The entire world would know because of all the tweeters and intergoobles and facetubes of people who received messages about the incident (like radio transmissions). And think how this evolves in the next 250 years on an interstellar level.
I doubt that changes matters much. Captain Pike may have a twitter account, but Klingons use ForeheadSpace. It would take considerably longer than twelve hours for that information to find its way to Pike's hands by
accident. As it stands, the only reason he knew anything about it at all was because Kirk happened to overhear Uhura mention it to Gaila; even
Kirk didn't initially think it was all that important until he heard about the lightning storm.

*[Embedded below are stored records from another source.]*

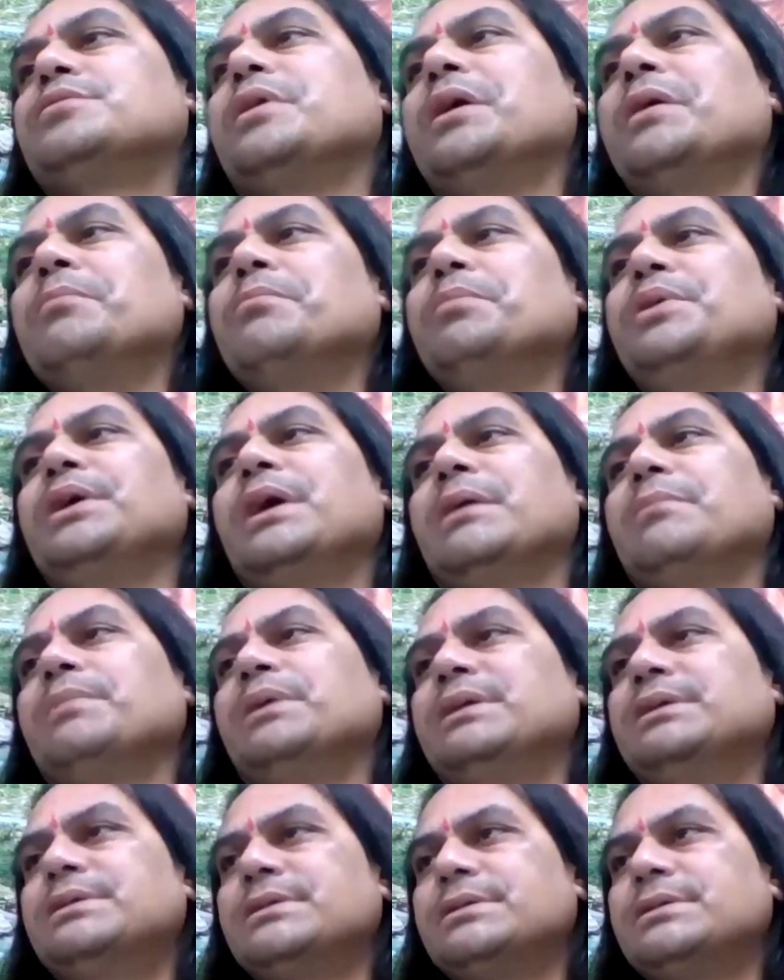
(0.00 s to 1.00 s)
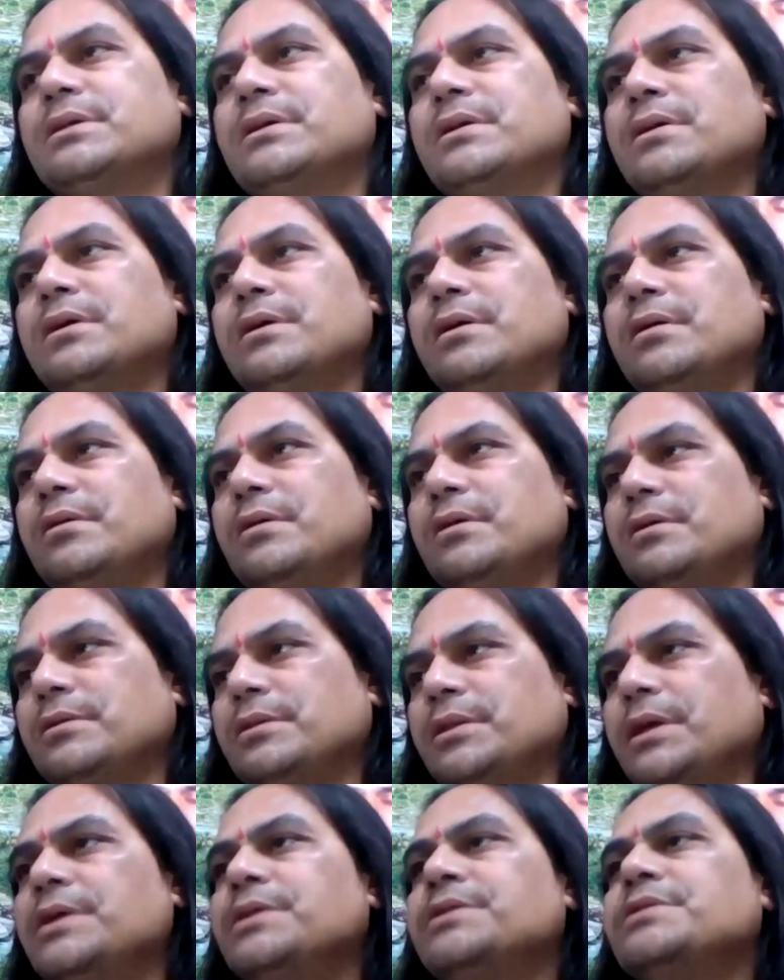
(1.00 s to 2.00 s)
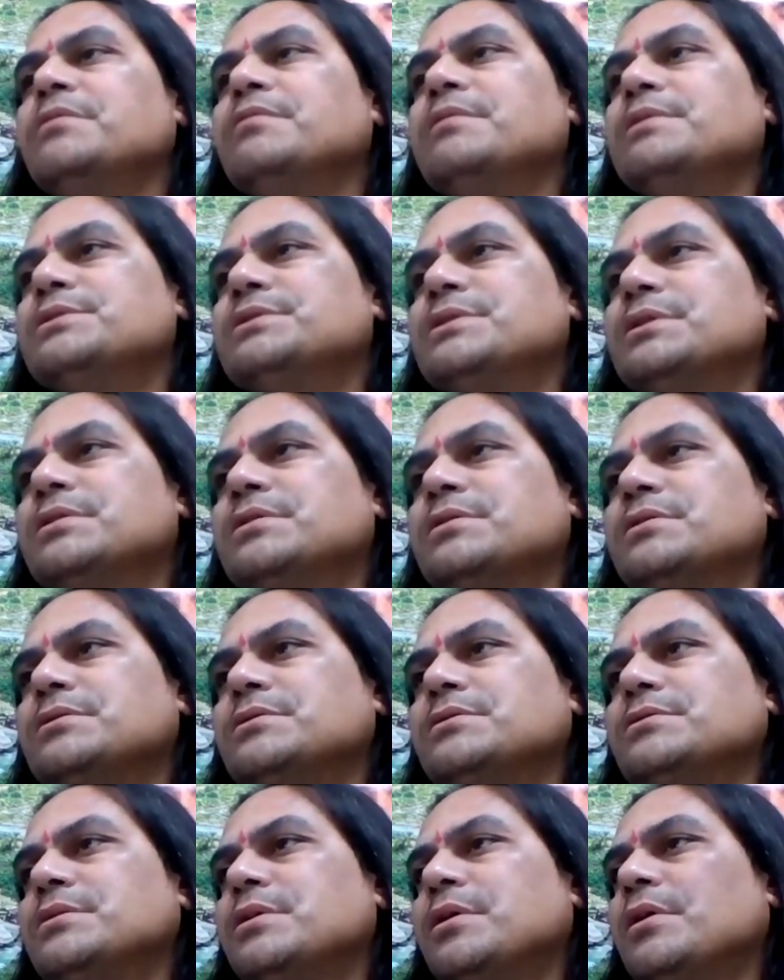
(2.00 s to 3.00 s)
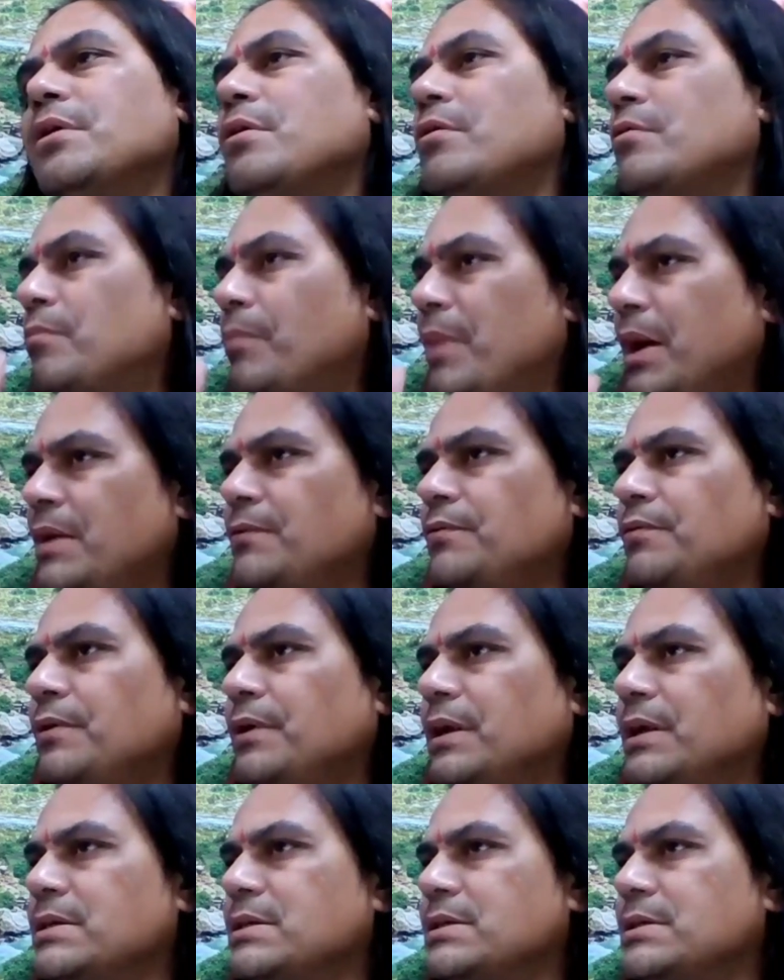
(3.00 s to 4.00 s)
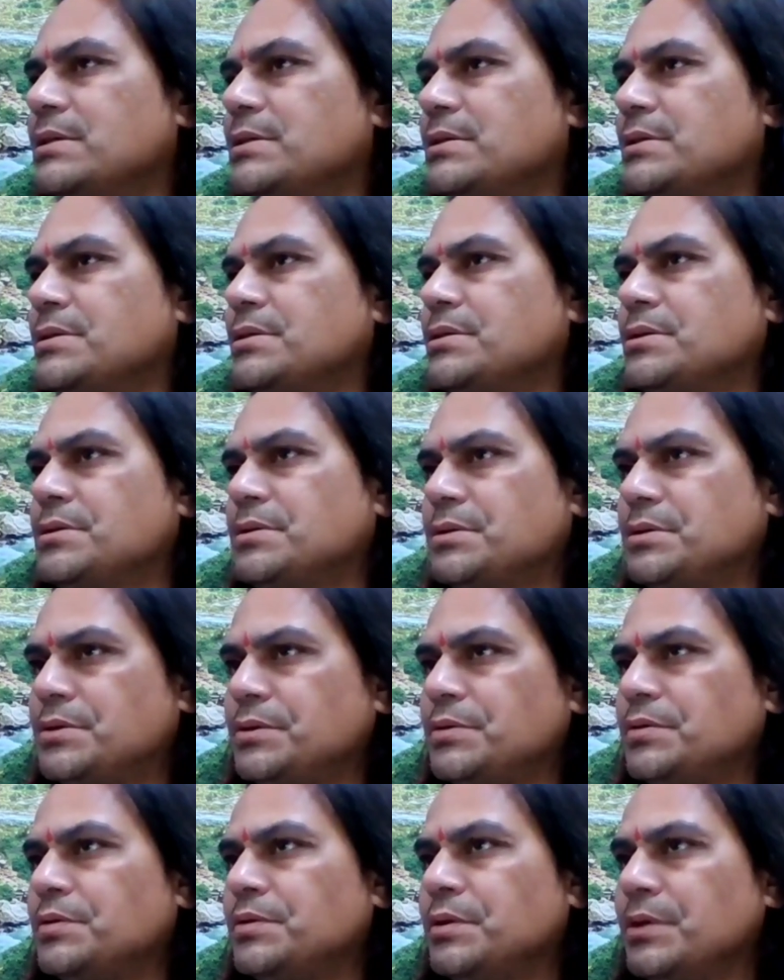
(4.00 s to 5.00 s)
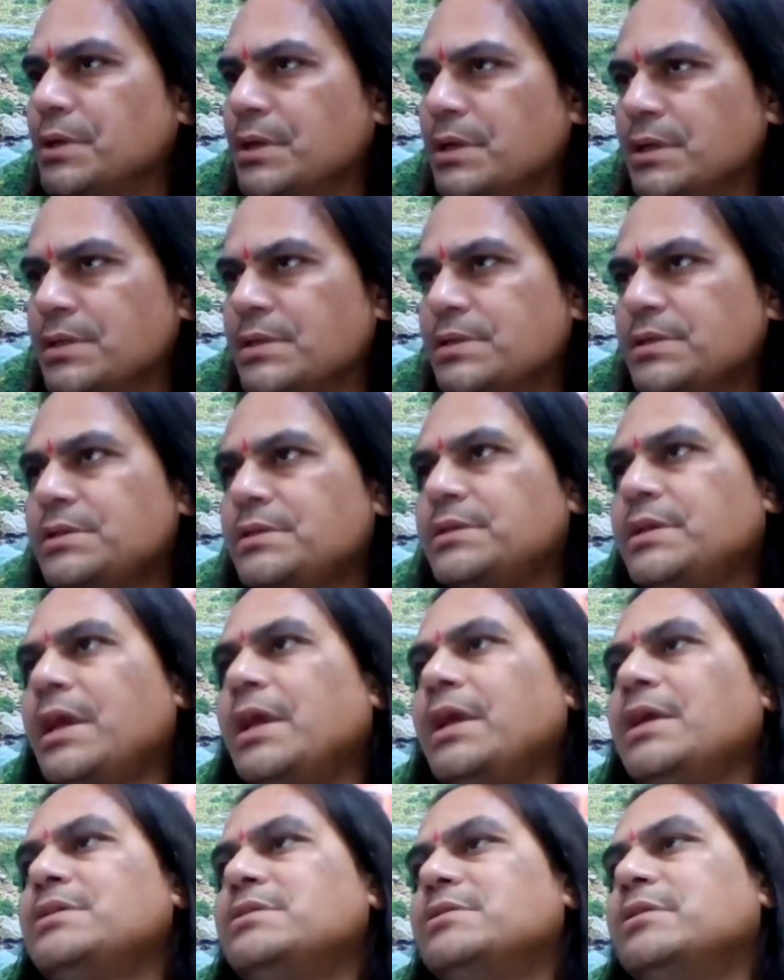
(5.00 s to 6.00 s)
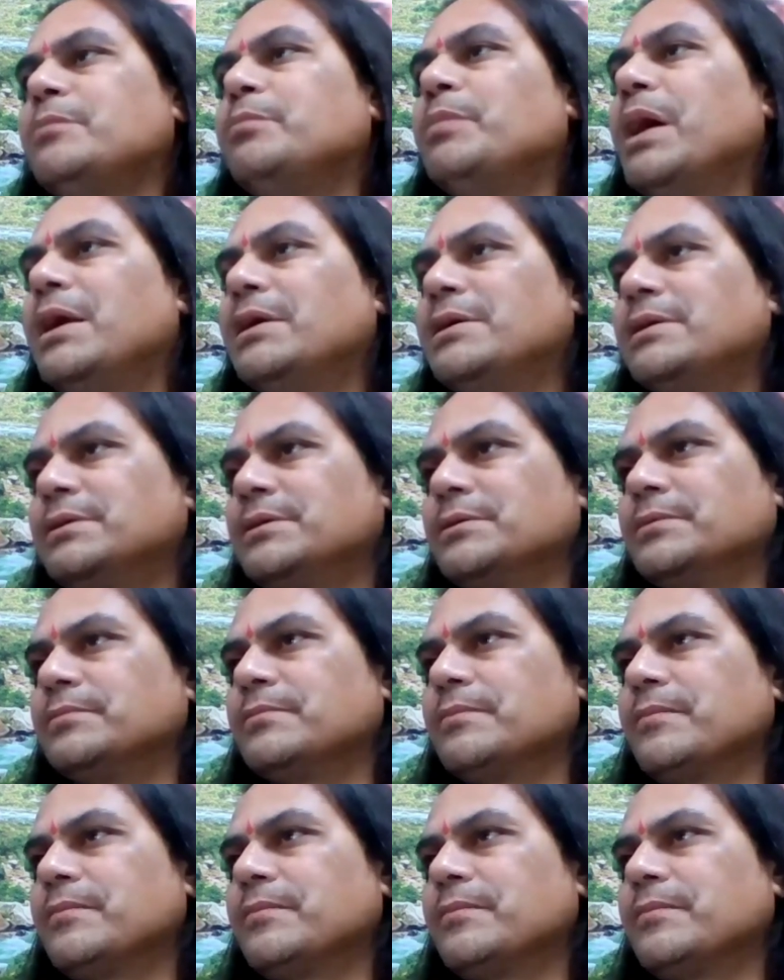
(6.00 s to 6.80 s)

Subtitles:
So MBI means the intervention of mindfulness to change the pattern.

Indeed, the only two people in the entire fleet who would have connected the two were Pike and Kirk. The rest of Starfleet's brass would have read the report and shaken their heads thinking "Aw, not this shit again... Better beef up border security."
Why in TUC Kirk never knew about the explosion of a moon of the Klingon capital planet is just the same type of huge blunder.
How do you figure? The only reason
Excelsior knew about it was because they were sitting right there on the border. Rumors would have crossed the border via merchants and radio traffic, but the Klingon news service would have censored it and the Federation news service would be pulling their hair out trying to figure out what was going on.
Space, you know, is very very BIG. Across interstellar distances, unless you've got a Starship-grade sensor array and a lot of time on your hands, what's happening ten light years away might as well be on the other side of the galaxy. Subspace sensors or not, we'd be hard pressed to spot the explosion of a moon in Alpha Centuari, let alone hundreds of light years away.